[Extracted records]
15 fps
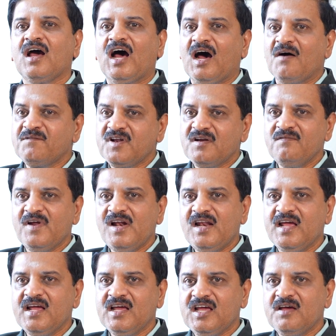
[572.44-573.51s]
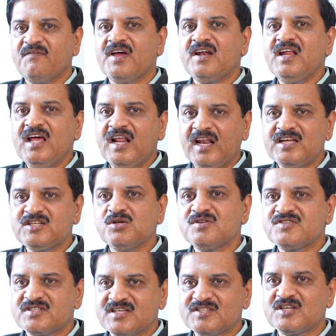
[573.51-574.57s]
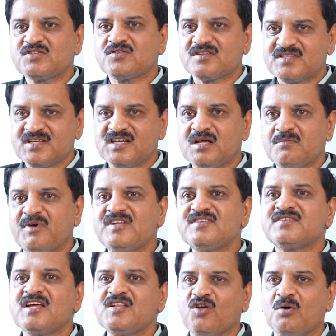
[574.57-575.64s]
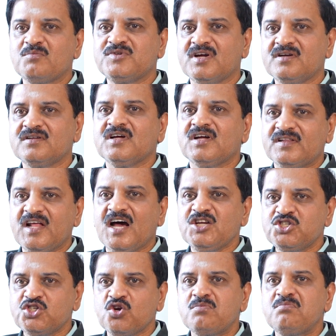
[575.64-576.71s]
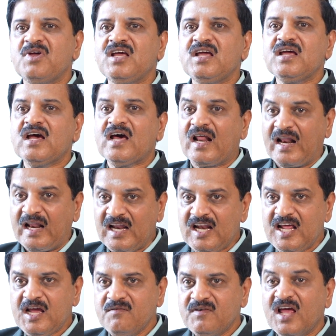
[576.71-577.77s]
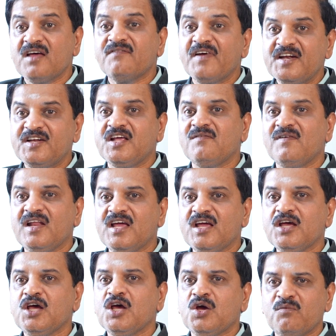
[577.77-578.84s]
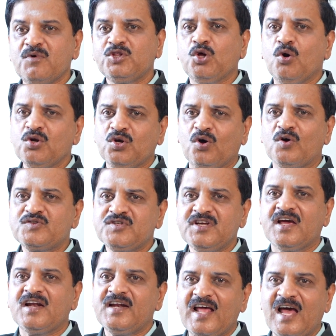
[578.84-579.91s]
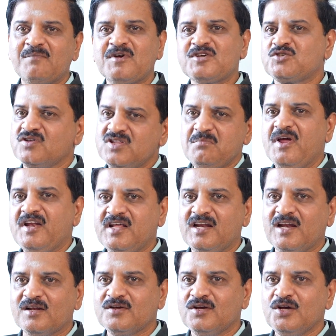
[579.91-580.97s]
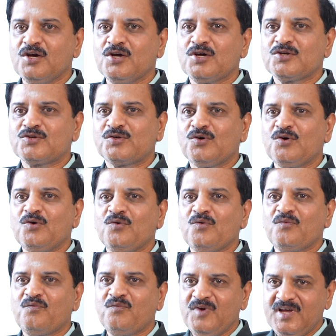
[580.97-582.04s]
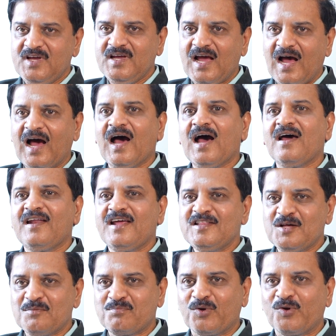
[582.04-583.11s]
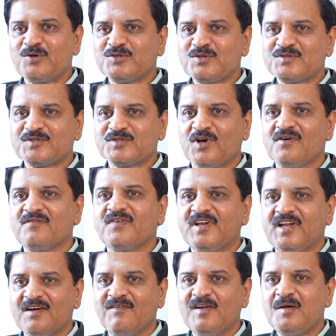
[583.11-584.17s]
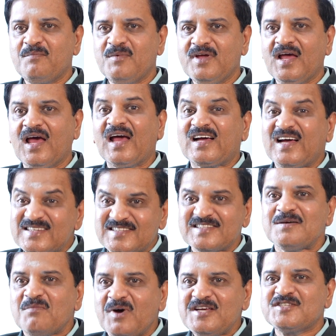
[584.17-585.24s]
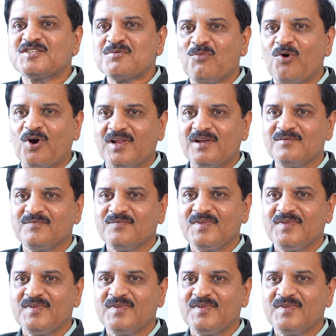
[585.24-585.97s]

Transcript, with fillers: after welding, if any residual stresses are set up inside the object, that should be relieved effectively without causing any damage to the material. So, we are in the process of developing a customized model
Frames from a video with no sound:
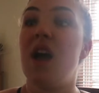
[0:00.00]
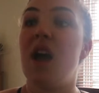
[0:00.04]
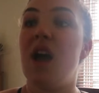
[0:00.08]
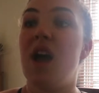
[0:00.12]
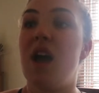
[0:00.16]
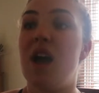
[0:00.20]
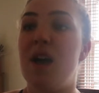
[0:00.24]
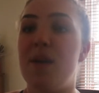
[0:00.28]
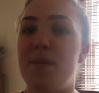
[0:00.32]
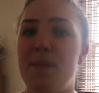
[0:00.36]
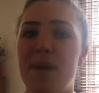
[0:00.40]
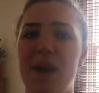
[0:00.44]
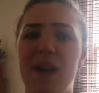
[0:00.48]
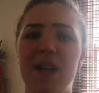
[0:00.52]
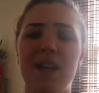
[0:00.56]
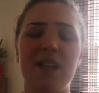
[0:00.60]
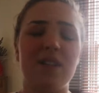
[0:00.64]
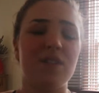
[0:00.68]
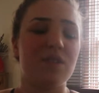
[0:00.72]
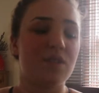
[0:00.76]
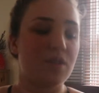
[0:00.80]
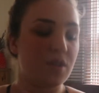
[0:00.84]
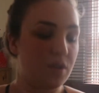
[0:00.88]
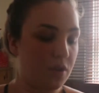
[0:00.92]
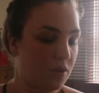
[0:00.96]
And
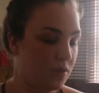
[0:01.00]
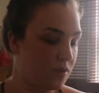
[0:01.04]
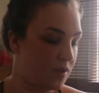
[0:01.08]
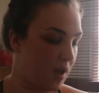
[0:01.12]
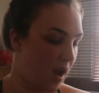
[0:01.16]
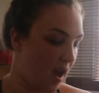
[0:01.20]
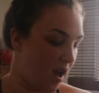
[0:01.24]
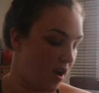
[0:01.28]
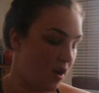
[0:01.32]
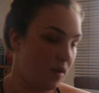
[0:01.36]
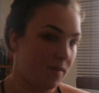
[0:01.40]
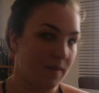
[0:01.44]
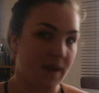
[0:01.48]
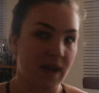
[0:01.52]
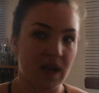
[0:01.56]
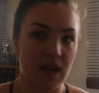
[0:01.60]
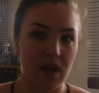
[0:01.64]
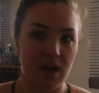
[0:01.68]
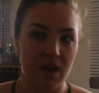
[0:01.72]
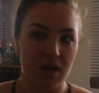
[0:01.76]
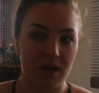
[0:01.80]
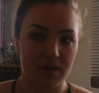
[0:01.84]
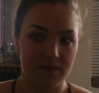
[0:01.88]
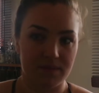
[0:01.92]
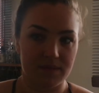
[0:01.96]
it's too tight on my
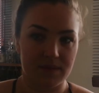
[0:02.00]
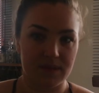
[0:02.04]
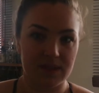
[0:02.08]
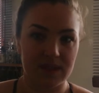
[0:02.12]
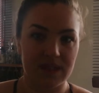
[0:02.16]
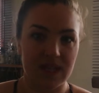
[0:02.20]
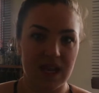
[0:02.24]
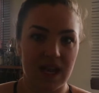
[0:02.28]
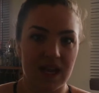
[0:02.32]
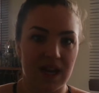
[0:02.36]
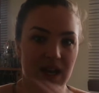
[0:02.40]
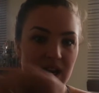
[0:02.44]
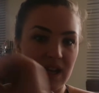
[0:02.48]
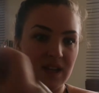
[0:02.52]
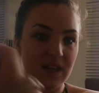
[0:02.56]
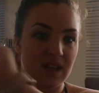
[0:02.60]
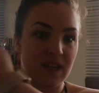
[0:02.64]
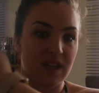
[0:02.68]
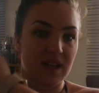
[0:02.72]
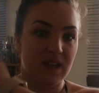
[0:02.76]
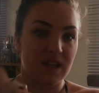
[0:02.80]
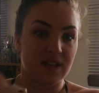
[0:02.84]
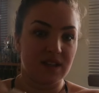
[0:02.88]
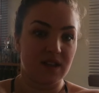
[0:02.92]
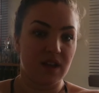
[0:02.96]
arms, and I
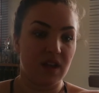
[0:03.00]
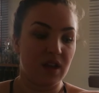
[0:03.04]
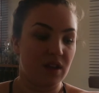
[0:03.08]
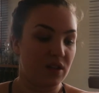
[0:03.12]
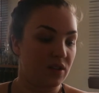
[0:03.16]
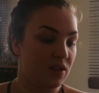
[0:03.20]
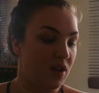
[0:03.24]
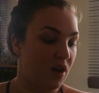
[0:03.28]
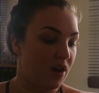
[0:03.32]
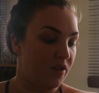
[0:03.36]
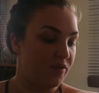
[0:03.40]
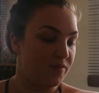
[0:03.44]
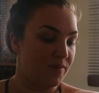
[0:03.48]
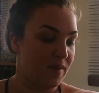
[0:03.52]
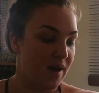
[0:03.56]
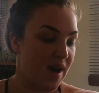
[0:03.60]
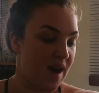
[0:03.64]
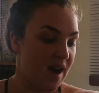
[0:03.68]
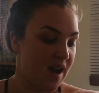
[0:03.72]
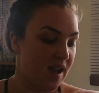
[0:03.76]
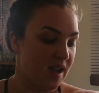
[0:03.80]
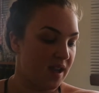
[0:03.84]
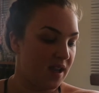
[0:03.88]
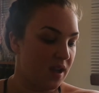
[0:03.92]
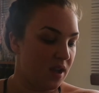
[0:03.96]
think a lot of
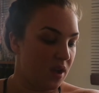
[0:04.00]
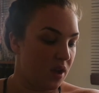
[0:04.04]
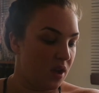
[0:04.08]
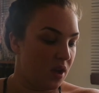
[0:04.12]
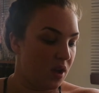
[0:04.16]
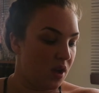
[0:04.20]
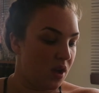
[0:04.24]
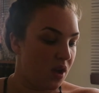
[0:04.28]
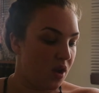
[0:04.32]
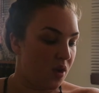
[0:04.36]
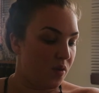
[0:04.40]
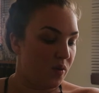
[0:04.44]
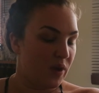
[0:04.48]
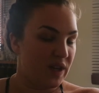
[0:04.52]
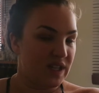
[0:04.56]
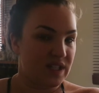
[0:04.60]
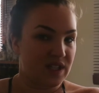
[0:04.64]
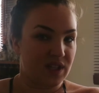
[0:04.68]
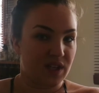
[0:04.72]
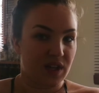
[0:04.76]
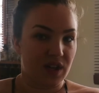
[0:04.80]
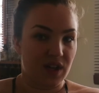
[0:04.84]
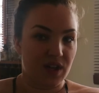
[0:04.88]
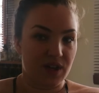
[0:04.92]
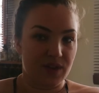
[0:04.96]
my
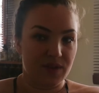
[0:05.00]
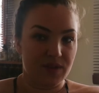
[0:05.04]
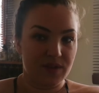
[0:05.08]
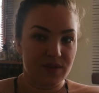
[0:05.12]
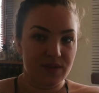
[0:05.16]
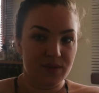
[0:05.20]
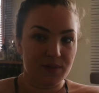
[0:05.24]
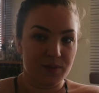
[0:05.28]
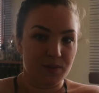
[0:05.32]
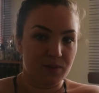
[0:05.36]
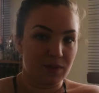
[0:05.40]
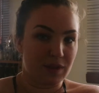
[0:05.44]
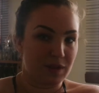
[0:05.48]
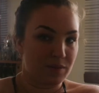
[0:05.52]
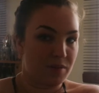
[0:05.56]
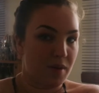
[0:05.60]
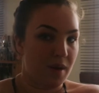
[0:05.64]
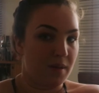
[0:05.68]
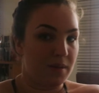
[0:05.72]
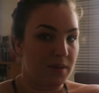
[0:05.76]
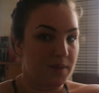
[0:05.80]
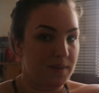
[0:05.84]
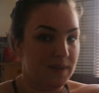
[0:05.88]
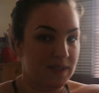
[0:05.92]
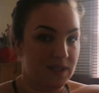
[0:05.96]
winter clothes will
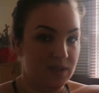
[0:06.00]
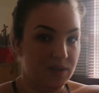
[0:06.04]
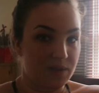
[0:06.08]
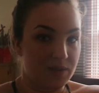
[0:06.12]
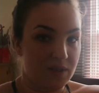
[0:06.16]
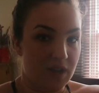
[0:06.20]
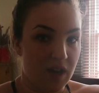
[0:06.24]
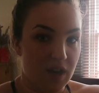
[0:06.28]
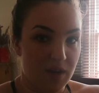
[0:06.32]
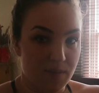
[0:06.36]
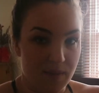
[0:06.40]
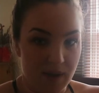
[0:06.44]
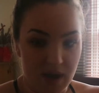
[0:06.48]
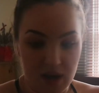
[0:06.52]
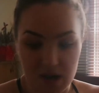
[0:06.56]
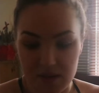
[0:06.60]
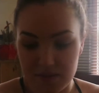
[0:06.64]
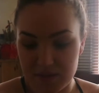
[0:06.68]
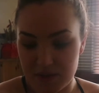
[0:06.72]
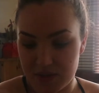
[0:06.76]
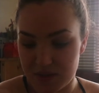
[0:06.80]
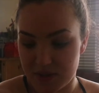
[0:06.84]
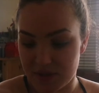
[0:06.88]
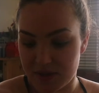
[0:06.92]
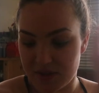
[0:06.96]
probably be too tight on my
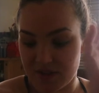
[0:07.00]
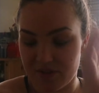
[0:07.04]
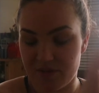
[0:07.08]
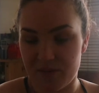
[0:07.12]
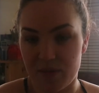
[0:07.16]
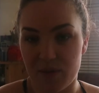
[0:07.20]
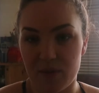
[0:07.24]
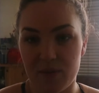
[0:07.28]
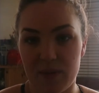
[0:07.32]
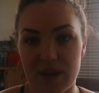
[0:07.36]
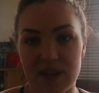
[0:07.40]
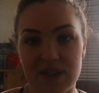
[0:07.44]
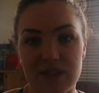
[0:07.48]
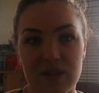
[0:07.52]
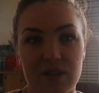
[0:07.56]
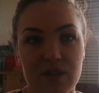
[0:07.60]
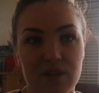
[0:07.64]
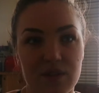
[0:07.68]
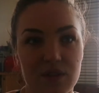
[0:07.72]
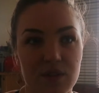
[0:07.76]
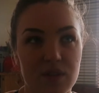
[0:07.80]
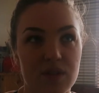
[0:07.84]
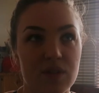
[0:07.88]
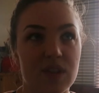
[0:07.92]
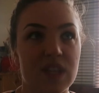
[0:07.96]
arms just because I've put weight
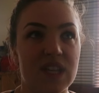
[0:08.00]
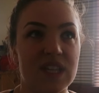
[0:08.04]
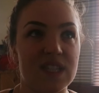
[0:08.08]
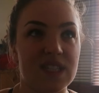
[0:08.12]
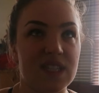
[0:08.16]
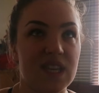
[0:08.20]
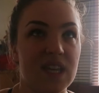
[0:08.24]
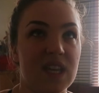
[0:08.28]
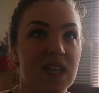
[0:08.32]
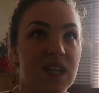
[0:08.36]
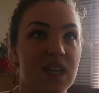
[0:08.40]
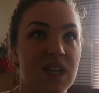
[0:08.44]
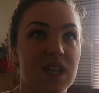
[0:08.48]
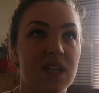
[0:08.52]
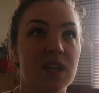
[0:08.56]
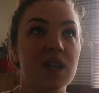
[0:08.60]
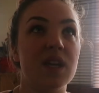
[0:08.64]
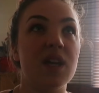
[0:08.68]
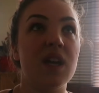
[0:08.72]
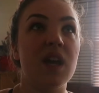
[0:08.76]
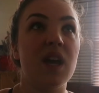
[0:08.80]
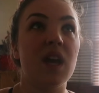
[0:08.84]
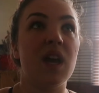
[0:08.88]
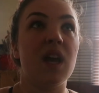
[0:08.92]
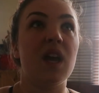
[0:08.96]
on this year,
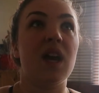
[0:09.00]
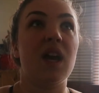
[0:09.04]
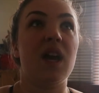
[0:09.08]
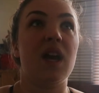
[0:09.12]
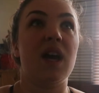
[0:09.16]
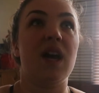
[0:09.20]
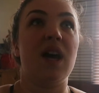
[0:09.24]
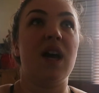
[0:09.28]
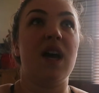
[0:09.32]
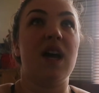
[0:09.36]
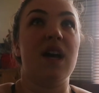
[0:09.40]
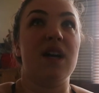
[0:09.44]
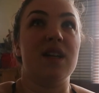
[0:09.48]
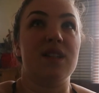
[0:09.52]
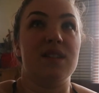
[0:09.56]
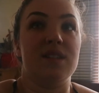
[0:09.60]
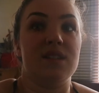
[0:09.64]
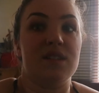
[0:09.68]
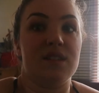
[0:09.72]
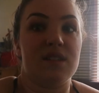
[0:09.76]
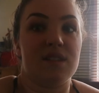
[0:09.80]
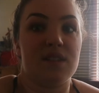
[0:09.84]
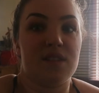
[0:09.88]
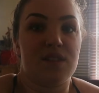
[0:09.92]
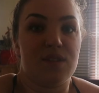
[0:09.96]

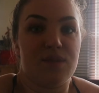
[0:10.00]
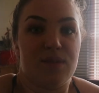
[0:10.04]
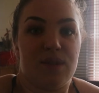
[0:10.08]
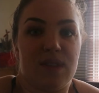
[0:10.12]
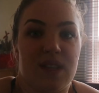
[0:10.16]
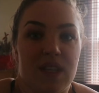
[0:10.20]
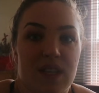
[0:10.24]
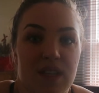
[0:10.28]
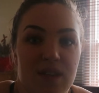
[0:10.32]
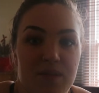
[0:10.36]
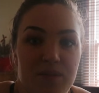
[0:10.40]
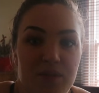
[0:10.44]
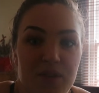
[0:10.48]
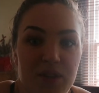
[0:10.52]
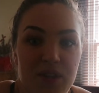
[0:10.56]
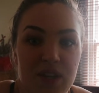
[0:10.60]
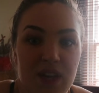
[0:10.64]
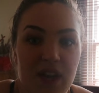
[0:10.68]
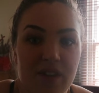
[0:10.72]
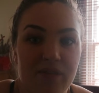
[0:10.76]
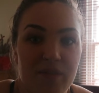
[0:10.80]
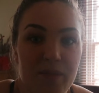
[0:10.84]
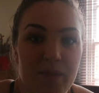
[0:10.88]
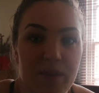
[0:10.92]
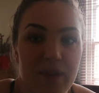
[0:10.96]
and so I think I'm going to
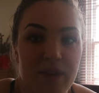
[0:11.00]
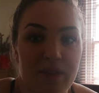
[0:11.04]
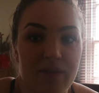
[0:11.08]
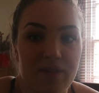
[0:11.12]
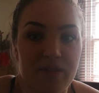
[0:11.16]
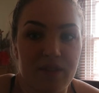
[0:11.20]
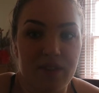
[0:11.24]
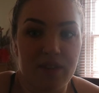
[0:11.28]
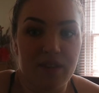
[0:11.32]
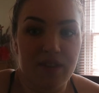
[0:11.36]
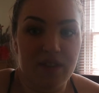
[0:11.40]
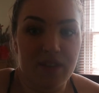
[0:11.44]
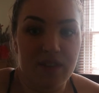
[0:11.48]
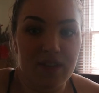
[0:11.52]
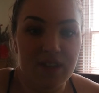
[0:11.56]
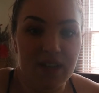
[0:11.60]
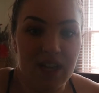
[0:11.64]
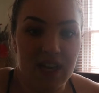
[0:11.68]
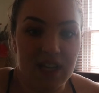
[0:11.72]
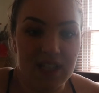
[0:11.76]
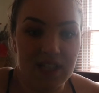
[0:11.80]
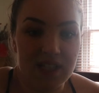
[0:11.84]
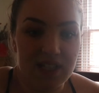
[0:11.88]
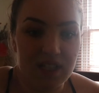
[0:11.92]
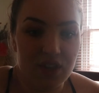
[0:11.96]
have a bit of a
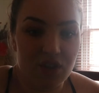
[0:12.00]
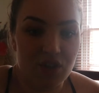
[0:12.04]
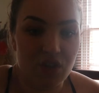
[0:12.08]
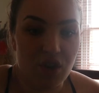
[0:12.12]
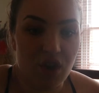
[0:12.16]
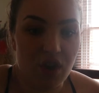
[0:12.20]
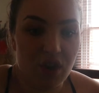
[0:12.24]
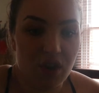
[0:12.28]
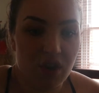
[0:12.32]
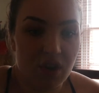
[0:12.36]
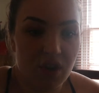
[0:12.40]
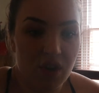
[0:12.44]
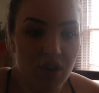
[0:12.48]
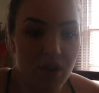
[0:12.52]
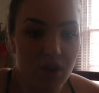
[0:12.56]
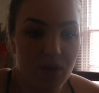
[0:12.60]
nasty shock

**EXERCISE BRIEF:** Whenever a line of the records holds the string "with", pick it out and copy it.

**SOLUTION TO THIS TASK:**
Transcript, with fillers: after welding, if any residual stresses are set up inside the object, that should be relieved effectively without causing any damage to the material. So, we are in the process of developing a customized model
Frames from a video with no sound:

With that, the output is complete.